▸ Exercise goal:
Would you give the entries below again, precisely as they are written?

#####

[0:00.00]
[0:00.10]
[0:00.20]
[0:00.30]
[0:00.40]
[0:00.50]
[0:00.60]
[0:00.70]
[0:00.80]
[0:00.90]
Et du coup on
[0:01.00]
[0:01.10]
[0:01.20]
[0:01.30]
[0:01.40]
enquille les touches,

#####

▸ Task output:
[0:00.00]
[0:00.10]
[0:00.20]
[0:00.30]
[0:00.40]
[0:00.50]
[0:00.60]
[0:00.70]
[0:00.80]
[0:00.90]
Et du coup on
[0:01.00]
[0:01.10]
[0:01.20]
[0:01.30]
[0:01.40]
enquille les touches,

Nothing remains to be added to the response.